The idea came to me during pandemic when everything was slow and everyone was moving towards online content. The recommender of netflix helped these people to enjoy milions and millions of shows. But when we look into a little depth we see how netflix curates these reccomedations. These small things like changing the title image according to a users perspective is why I wanted to study it and provide to deliver onto something which would help people to enjoy.
The basic idea is to make a dataset which would help us determine what could be considered as mood or styles. This was done by scraping the netflix website (see below to understand what was scraped) to get Key indicators which would help us determine likings and mood. The dataset after being scraped was cleaned (painstaking but important to have clean dataset 😛). This was then visualized to see how the data is being represented. This helped in the final outcome for the model.

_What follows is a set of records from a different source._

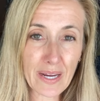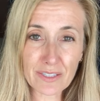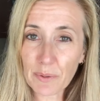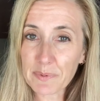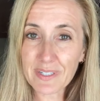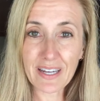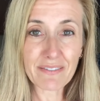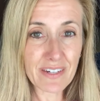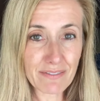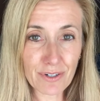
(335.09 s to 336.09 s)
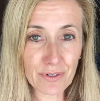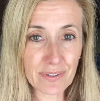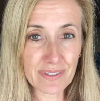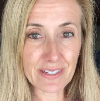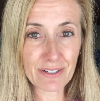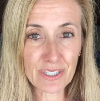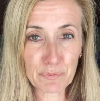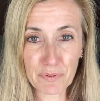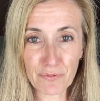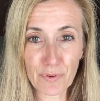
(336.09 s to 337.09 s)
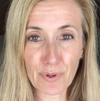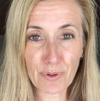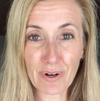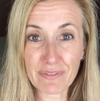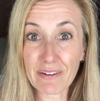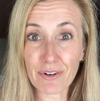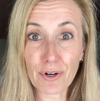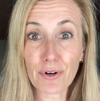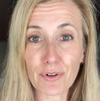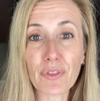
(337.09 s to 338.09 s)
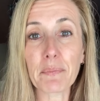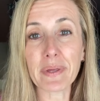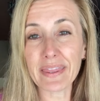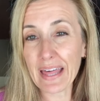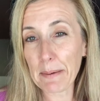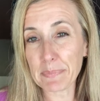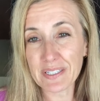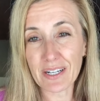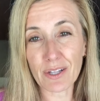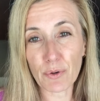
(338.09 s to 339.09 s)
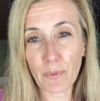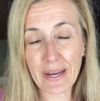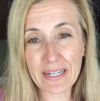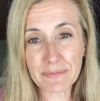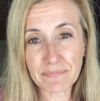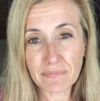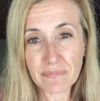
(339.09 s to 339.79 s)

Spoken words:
It's almost like I've never heard the lyrics before, or I've never heard them in that particular way.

These pictures represent some of the data that was scraped from the title pages of netflix. These pages have content like "This _ has" which gives us the mood. It also has categories, Audio support, Ratings, year. All this will help us determine the final outcome of the model which will help us provide recommendations on Netflix titles.
These are some of the visualizations that were achived from the dataset.

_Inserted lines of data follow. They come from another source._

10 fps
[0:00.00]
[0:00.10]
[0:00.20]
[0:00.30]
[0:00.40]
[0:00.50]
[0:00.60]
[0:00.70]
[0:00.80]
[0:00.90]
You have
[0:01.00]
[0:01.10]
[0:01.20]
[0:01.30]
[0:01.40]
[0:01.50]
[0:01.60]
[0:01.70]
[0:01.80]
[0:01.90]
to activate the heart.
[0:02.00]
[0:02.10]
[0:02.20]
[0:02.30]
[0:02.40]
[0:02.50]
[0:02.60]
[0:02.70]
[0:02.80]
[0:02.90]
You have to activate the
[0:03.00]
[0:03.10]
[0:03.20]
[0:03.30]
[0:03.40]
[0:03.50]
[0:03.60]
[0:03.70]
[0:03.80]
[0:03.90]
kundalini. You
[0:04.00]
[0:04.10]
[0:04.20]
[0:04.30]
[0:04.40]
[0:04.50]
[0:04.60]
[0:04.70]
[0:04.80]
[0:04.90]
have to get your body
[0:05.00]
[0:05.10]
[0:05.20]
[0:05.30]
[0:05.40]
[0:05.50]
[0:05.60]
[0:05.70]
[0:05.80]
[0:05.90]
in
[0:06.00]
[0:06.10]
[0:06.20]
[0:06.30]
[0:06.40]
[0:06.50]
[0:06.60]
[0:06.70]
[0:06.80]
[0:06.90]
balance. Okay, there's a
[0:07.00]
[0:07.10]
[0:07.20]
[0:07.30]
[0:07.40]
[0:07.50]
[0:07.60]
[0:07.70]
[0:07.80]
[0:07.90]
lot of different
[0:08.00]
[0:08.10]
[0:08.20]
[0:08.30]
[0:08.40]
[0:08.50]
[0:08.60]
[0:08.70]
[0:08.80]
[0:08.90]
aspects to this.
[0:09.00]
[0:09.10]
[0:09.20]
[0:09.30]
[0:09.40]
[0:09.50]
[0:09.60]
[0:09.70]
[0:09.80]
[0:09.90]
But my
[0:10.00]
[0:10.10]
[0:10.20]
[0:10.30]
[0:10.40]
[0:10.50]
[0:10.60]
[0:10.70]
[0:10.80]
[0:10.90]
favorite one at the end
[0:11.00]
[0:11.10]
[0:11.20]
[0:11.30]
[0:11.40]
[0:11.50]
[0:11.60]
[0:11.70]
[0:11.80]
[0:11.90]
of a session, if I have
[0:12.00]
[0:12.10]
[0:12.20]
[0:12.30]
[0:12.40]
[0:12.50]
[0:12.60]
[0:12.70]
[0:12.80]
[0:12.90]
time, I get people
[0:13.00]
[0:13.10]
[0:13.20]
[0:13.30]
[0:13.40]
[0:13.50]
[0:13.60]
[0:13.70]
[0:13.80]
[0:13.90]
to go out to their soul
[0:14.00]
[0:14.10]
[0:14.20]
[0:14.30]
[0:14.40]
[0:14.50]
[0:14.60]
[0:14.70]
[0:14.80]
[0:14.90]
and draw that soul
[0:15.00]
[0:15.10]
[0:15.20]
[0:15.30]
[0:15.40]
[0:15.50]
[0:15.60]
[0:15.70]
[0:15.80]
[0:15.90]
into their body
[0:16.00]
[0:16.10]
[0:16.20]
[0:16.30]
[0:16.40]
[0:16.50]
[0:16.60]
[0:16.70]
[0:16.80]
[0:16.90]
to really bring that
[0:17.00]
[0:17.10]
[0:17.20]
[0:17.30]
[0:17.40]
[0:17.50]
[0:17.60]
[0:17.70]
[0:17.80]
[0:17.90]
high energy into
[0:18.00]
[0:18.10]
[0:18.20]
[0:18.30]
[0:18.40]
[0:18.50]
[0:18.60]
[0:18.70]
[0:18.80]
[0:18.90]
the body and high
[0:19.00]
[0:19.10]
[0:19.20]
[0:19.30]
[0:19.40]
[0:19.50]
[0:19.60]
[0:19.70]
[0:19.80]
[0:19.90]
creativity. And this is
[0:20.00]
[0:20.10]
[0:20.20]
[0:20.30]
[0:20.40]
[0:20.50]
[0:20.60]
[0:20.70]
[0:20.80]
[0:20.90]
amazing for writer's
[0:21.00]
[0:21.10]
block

- The first one helps understand the relationship between titles that were released by netflix every year. This helped us understand the growth of netflix and gave us insights into how subscribers increased.
- The second one helps understand the relationship between age and restrictions on avg. title each year. This gives insights into how avg. age has been decreasing over a period of time showing netflix is curating to a much more broader clientale as the year's go past.